The History of Counter-current Separation Technology - From CCD to EECCC and Notes on Nomenclature


  • Counter-current Distribution (CCD) Development
  • DCCC (Droplet CCC)
  • CPC (Centrifugal Partition Chromatography)
  • HSCCC (High Speed CCC)
  • EECCC (Elution Extrusion CCC), a popular operation mode for CPC and HSCCC
  • Advantages of CCC


Let’s start at the beginning…
In order to understand partition chromatography, one must first understand partitioning (liquid-liquid extraction). Partitioning has three stages:

  1. Mixing - Thoroughly mix the two phases
  2. Settling - Allow the mixture to settle into two phases
  3. Separating - Separate the phases from each other

The physiochemical property that allows compounds to be separated through partitioning is called the Partition coefficient (K). This is defined as the concentration (C) of a compound in the upper phase of a specific specific two-phase solvent system divided by the concentration of the compound in the lower phase of the same two-phase solvent system (C[upper]/C[lower]).

  • Advancements in strumentation are driven by improving partitioning efficiency!


For historic reasons and due to the lack of harmonization, the "CCC" nomenclature is rather fragmented in the literature. Due to the historic hyphenated spelling of "counter-current", the non-hyphenated spelling of "countercurrent" used today continues to be still abbreviated as "CC" rather than "C". Accordingly, CCC typically stands for "counter[-]current chromatography".

One major stream of "CCC" instrument development led to a wide range of centrifugal partition chromatographs ("CPC"; hydrostatic instruments) and has emphasizse partitioning as its underlying mechanism. At the same time, the name of another line of instruments, generally termed high-speed countercurrent chromatographs ("HSCCC"; hydrodynamic instruments) or variants thereof, has continued to use the original "CCC" term.

Notably, both CPC and HSCCC instruments share the same basic principles of operation and chromatographic theory, as well as user base. Reflecting the shared principles, we have been using the unifying terms "countercurrent separation" ("CS", syn. "CCS") to describe both principal methods.

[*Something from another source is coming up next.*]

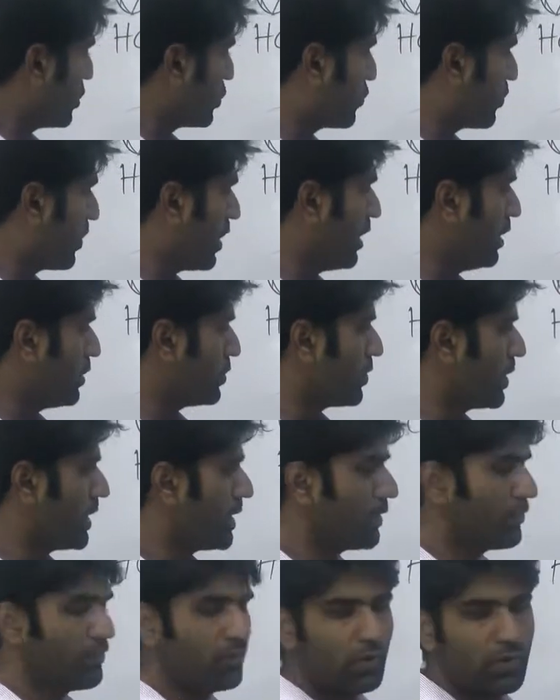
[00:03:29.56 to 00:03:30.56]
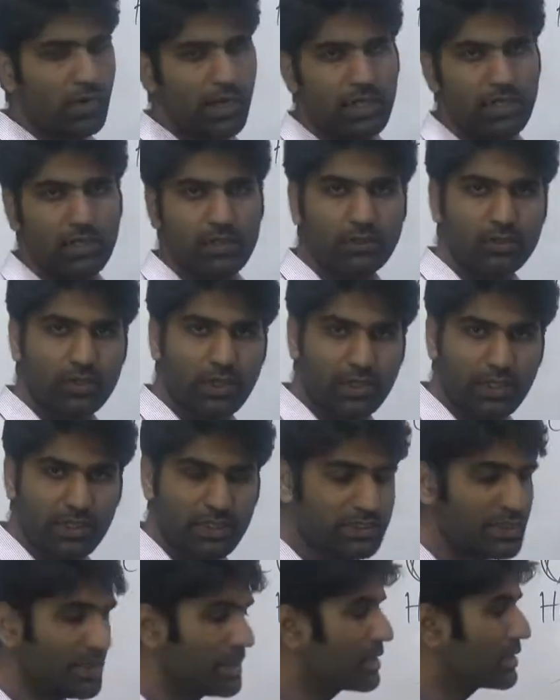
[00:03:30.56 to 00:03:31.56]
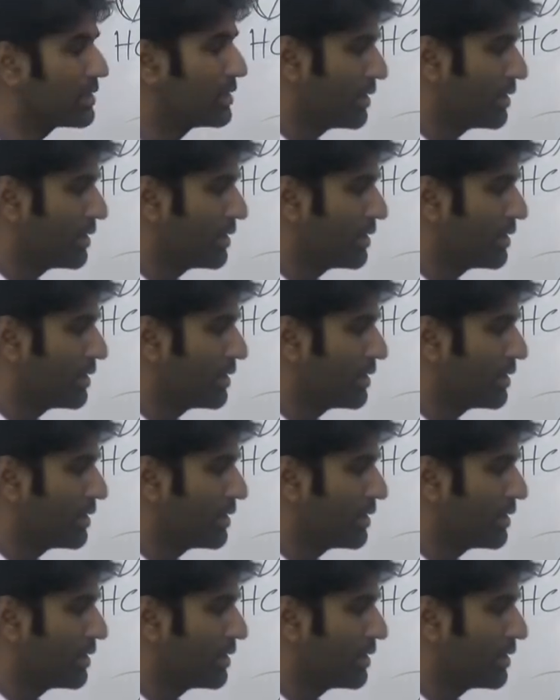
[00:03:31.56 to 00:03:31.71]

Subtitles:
12, 24 and 36.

  • See our review article for more detailed information:
    Pauli GF, Pro S, Friesen JB
    Countercurrent separation of natural products
    Journal of Natural Products 71: 1489–1508 (2008)
  • An updated review covering the literature 2008-2014 is currently being prepared


Counter-current Distribution

In the 1940s Lyman C. Craig invented the first apparatus (besides a separation funnel!) to conduct counter-current partitioning; he called this Counter-current Distribution (CCD). Shown here is an apparatus built by Hecker (Tuebingen, Germany) that allowed manual CCD of samples.


Droplet CCC (DCCC)

The concept: One phase drips through the second phase, in ascending (upper phase = mobile) or descending mode (lower phase = mobile).

  • Low flow rate (relies on gravity) makes DCCC a time consuming separation method
  • Drawback: relatively poor mixing leads to reduced separation efficiency

Centrifugal Partition Chromatography (CPC)

Basically, CPC is hydrostatic like DCCC, but with improved mixing and more theoretical plates

  • Spinning rotor
  • Centrifugal field vs. gravitational field to hold one phase stationary
  • Still “hydrostatic” separation – constant g-field
  • One axis of gyration
  • Much faster separations than in DCCC (flowrates ca. 100-fold higher, FCPC)


Murayama, W. et al., J. Chromatogr., 239, 643-649 (1982)



High Speed CCC (HSCCC)

  • Yoichiro Ito (NIH, Bethesda, MD) developed planetary, centrifugal CCC
  • “Increases gravity” – improves mixing - created hydrodynamic equilibrium
  • Theoretically thousands (up to 70,000 per hour) partitioning/chromatographic steps
  • Mixing, Settling, Separating

To help understand how this works…

  • HSCCC Movie...coming soon
  • note – planetary motion of coils, pink is mixing zone

Elution Extrusion CCC (EECCC)

  • Co-developed by Alain Berthod (Univ Lyon, Villeurbanne, France) et al.
  • Technique utilizing modern HSCCC
  • Concept: Extrude "column" after certain K value
    • Allows high resolution of significantly larger range of K values in a given time

Advantages of CCC

  • Quick (high throughput in preparative separation)
  • Inexpensive (only solvent costs, which still are significantly lower than in HPLC)
  • Gentle and versatile, for separation of varied compounds, with less chance of decomposition
  • Able to range from milligrams to tens of grams on the same instrument
  • Able to switch between normal and reversed-phase at will
  • Free of irreversible adsorption to a solid support (100% recovery of sample)


Armbruster, J. et al. Journal of Liquid Chromatography and Related Technology 24, 1827-1840 (2001).

Alvi, K. A. Journal of Liquid Chromatography & Related Technologies 24, 1765-1773 (2001).